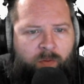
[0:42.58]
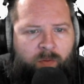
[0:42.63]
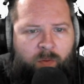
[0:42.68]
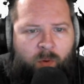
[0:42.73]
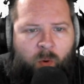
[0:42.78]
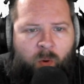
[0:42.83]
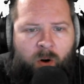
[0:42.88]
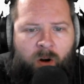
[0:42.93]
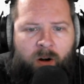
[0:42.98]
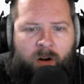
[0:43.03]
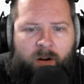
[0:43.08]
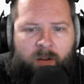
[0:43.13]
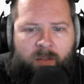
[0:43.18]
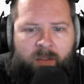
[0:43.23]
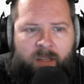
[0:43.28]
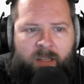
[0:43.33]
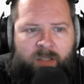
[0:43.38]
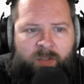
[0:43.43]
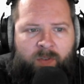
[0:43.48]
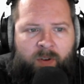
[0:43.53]
for
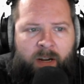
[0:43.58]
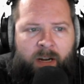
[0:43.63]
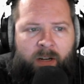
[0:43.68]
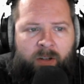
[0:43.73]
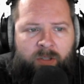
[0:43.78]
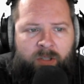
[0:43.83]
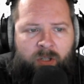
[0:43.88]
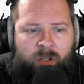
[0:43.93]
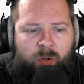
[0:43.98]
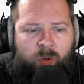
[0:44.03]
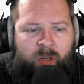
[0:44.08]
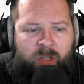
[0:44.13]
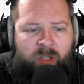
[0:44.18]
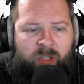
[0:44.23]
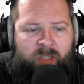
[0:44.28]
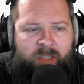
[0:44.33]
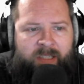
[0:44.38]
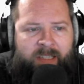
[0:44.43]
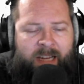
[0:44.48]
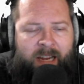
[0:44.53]
this file, so you could
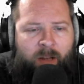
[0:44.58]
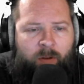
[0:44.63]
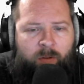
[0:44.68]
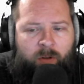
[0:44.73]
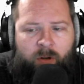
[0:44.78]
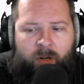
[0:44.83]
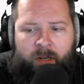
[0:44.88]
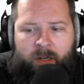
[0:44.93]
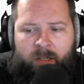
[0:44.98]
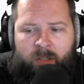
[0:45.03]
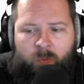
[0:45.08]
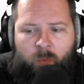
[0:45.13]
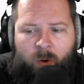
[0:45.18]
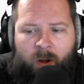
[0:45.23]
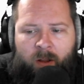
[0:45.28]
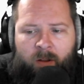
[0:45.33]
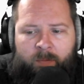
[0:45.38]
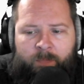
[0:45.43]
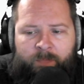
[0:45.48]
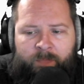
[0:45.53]
just download it as
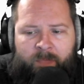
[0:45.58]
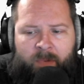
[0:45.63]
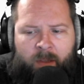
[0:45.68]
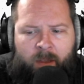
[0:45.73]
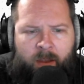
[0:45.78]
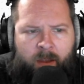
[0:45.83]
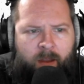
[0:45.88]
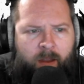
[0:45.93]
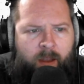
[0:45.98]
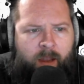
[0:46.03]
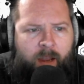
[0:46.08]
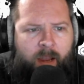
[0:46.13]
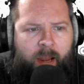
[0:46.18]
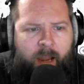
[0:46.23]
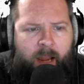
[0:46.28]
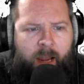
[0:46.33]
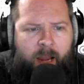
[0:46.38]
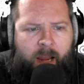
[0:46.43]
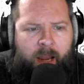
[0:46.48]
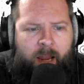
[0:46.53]
well.
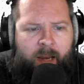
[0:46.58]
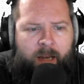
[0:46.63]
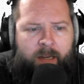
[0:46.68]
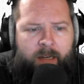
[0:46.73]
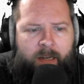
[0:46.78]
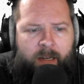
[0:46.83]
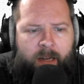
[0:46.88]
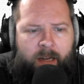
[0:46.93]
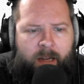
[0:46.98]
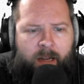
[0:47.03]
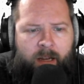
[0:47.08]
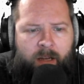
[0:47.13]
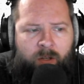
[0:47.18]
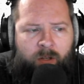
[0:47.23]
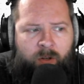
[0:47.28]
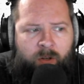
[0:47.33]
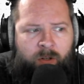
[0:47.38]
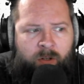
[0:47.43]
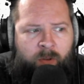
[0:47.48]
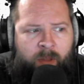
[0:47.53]
And
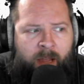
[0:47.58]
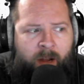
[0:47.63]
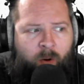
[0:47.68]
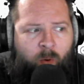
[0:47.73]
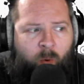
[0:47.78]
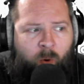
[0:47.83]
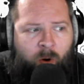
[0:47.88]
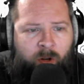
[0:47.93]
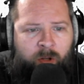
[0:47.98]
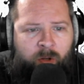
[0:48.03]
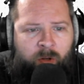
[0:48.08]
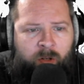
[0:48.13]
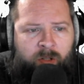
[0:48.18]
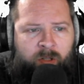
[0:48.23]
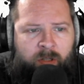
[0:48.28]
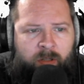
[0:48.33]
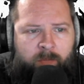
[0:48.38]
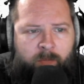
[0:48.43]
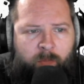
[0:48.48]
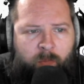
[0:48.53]
you could do that, or you could
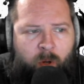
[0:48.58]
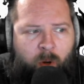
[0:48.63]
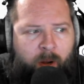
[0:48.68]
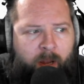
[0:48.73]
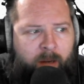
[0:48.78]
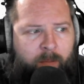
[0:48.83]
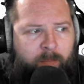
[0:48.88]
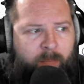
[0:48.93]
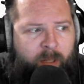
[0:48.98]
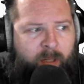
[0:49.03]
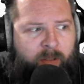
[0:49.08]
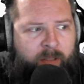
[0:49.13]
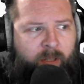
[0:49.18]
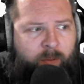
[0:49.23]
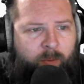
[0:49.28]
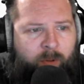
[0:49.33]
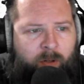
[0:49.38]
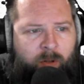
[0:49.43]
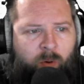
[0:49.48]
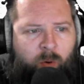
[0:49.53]
just go ahead and build it
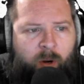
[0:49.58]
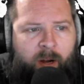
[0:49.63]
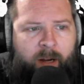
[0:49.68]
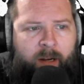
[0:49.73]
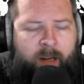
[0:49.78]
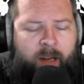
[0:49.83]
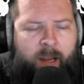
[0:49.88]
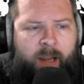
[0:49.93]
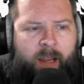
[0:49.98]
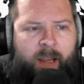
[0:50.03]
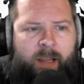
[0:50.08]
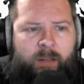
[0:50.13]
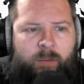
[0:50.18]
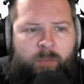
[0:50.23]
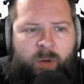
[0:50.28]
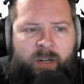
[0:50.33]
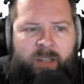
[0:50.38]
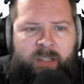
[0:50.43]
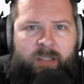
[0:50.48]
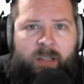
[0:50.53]
real quick. It's
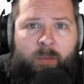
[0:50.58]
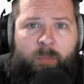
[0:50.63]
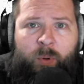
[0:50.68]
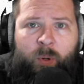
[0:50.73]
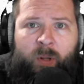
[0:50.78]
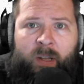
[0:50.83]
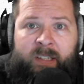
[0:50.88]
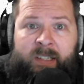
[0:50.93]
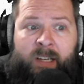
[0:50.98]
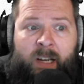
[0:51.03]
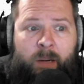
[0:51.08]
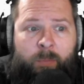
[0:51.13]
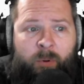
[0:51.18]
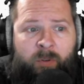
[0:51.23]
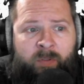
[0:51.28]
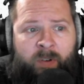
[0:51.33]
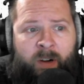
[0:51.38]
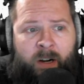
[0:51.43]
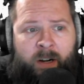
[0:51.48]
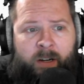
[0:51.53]
pretty simple. I set up
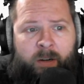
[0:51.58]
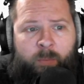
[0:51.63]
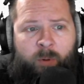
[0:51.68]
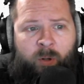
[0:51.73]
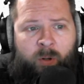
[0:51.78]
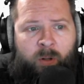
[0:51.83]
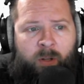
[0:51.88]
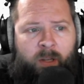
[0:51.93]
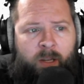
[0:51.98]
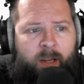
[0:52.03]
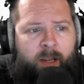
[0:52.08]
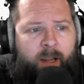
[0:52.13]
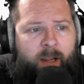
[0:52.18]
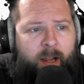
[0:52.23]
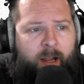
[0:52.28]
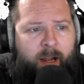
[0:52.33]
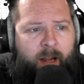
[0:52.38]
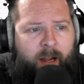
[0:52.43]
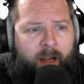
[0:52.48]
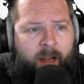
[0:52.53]
a variable,
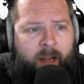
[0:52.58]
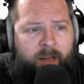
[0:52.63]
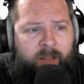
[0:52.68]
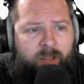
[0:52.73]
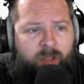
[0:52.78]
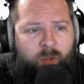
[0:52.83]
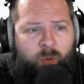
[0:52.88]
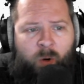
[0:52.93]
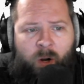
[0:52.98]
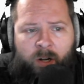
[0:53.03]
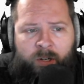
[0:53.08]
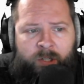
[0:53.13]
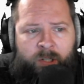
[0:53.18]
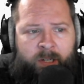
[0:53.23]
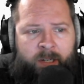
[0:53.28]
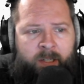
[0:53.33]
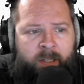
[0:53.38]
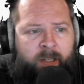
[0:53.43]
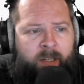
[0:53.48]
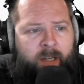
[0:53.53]

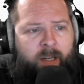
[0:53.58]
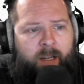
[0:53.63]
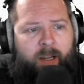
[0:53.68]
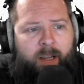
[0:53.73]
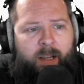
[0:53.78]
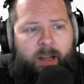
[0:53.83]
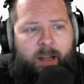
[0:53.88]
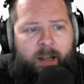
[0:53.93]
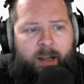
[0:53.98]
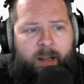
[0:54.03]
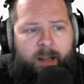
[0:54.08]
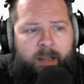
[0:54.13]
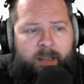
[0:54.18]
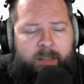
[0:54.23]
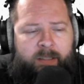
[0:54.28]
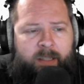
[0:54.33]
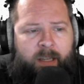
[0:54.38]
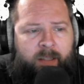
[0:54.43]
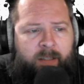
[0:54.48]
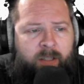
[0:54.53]
200. I
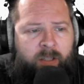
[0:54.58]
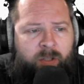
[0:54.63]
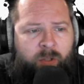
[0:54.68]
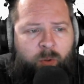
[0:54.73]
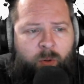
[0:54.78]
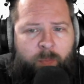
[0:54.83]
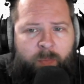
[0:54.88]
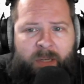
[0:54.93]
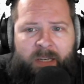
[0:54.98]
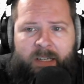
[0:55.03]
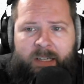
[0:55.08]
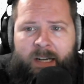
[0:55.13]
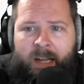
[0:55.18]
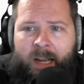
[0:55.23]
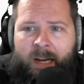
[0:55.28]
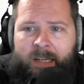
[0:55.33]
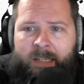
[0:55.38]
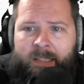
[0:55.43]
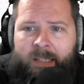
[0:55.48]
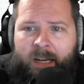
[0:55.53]
set this to repeat
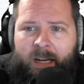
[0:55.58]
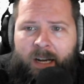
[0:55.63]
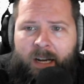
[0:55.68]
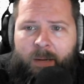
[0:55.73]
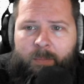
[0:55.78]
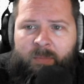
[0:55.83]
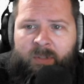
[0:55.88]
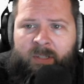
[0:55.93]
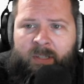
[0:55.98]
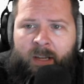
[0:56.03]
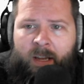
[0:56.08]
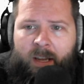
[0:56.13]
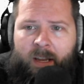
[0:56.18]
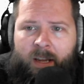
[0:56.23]
9 times,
****************
* **WHAT YOU WILL DO**:
Output the data above in full and exactly, with every image left out.

* **TASK RESULT**:
[0:42.58]
[0:42.63]
[0:42.68]
[0:42.73]
[0:42.78]
[0:42.83]
[0:42.88]
[0:42.93]
[0:42.98]
[0:43.03]
[0:43.08]
[0:43.13]
[0:43.18]
[0:43.23]
[0:43.28]
[0:43.33]
[0:43.38]
[0:43.43]
[0:43.48]
[0:43.53]
for
[0:43.58]
[0:43.63]
[0:43.68]
[0:43.73]
[0:43.78]
[0:43.83]
[0:43.88]
[0:43.93]
[0:43.98]
[0:44.03]
[0:44.08]
[0:44.13]
[0:44.18]
[0:44.23]
[0:44.28]
[0:44.33]
[0:44.38]
[0:44.43]
[0:44.48]
[0:44.53]
this file, so you could
[0:44.58]
[0:44.63]
[0:44.68]
[0:44.73]
[0:44.78]
[0:44.83]
[0:44.88]
[0:44.93]
[0:44.98]
[0:45.03]
[0:45.08]
[0:45.13]
[0:45.18]
[0:45.23]
[0:45.28]
[0:45.33]
[0:45.38]
[0:45.43]
[0:45.48]
[0:45.53]
just download it as
[0:45.58]
[0:45.63]
[0:45.68]
[0:45.73]
[0:45.78]
[0:45.83]
[0:45.88]
[0:45.93]
[0:45.98]
[0:46.03]
[0:46.08]
[0:46.13]
[0:46.18]
[0:46.23]
[0:46.28]
[0:46.33]
[0:46.38]
[0:46.43]
[0:46.48]
[0:46.53]
well.
[0:46.58]
[0:46.63]
[0:46.68]
[0:46.73]
[0:46.78]
[0:46.83]
[0:46.88]
[0:46.93]
[0:46.98]
[0:47.03]
[0:47.08]
[0:47.13]
[0:47.18]
[0:47.23]
[0:47.28]
[0:47.33]
[0:47.38]
[0:47.43]
[0:47.48]
[0:47.53]
And
[0:47.58]
[0:47.63]
[0:47.68]
[0:47.73]
[0:47.78]
[0:47.83]
[0:47.88]
[0:47.93]
[0:47.98]
[0:48.03]
[0:48.08]
[0:48.13]
[0:48.18]
[0:48.23]
[0:48.28]
[0:48.33]
[0:48.38]
[0:48.43]
[0:48.48]
[0:48.53]
you could do that, or you could
[0:48.58]
[0:48.63]
[0:48.68]
[0:48.73]
[0:48.78]
[0:48.83]
[0:48.88]
[0:48.93]
[0:48.98]
[0:49.03]
[0:49.08]
[0:49.13]
[0:49.18]
[0:49.23]
[0:49.28]
[0:49.33]
[0:49.38]
[0:49.43]
[0:49.48]
[0:49.53]
just go ahead and build it
[0:49.58]
[0:49.63]
[0:49.68]
[0:49.73]
[0:49.78]
[0:49.83]
[0:49.88]
[0:49.93]
[0:49.98]
[0:50.03]
[0:50.08]
[0:50.13]
[0:50.18]
[0:50.23]
[0:50.28]
[0:50.33]
[0:50.38]
[0:50.43]
[0:50.48]
[0:50.53]
real quick. It's
[0:50.58]
[0:50.63]
[0:50.68]
[0:50.73]
[0:50.78]
[0:50.83]
[0:50.88]
[0:50.93]
[0:50.98]
[0:51.03]
[0:51.08]
[0:51.13]
[0:51.18]
[0:51.23]
[0:51.28]
[0:51.33]
[0:51.38]
[0:51.43]
[0:51.48]
[0:51.53]
pretty simple. I set up
[0:51.58]
[0:51.63]
[0:51.68]
[0:51.73]
[0:51.78]
[0:51.83]
[0:51.88]
[0:51.93]
[0:51.98]
[0:52.03]
[0:52.08]
[0:52.13]
[0:52.18]
[0:52.23]
[0:52.28]
[0:52.33]
[0:52.38]
[0:52.43]
[0:52.48]
[0:52.53]
a variable,
[0:52.58]
[0:52.63]
[0:52.68]
[0:52.73]
[0:52.78]
[0:52.83]
[0:52.88]
[0:52.93]
[0:52.98]
[0:53.03]
[0:53.08]
[0:53.13]
[0:53.18]
[0:53.23]
[0:53.28]
[0:53.33]
[0:53.38]
[0:53.43]
[0:53.48]
[0:53.53]

[0:53.58]
[0:53.63]
[0:53.68]
[0:53.73]
[0:53.78]
[0:53.83]
[0:53.88]
[0:53.93]
[0:53.98]
[0:54.03]
[0:54.08]
[0:54.13]
[0:54.18]
[0:54.23]
[0:54.28]
[0:54.33]
[0:54.38]
[0:54.43]
[0:54.48]
[0:54.53]
200. I
[0:54.58]
[0:54.63]
[0:54.68]
[0:54.73]
[0:54.78]
[0:54.83]
[0:54.88]
[0:54.93]
[0:54.98]
[0:55.03]
[0:55.08]
[0:55.13]
[0:55.18]
[0:55.23]
[0:55.28]
[0:55.33]
[0:55.38]
[0:55.43]
[0:55.48]
[0:55.53]
set this to repeat
[0:55.58]
[0:55.63]
[0:55.68]
[0:55.73]
[0:55.78]
[0:55.83]
[0:55.88]
[0:55.93]
[0:55.98]
[0:56.03]
[0:56.08]
[0:56.13]
[0:56.18]
[0:56.23]
9 times,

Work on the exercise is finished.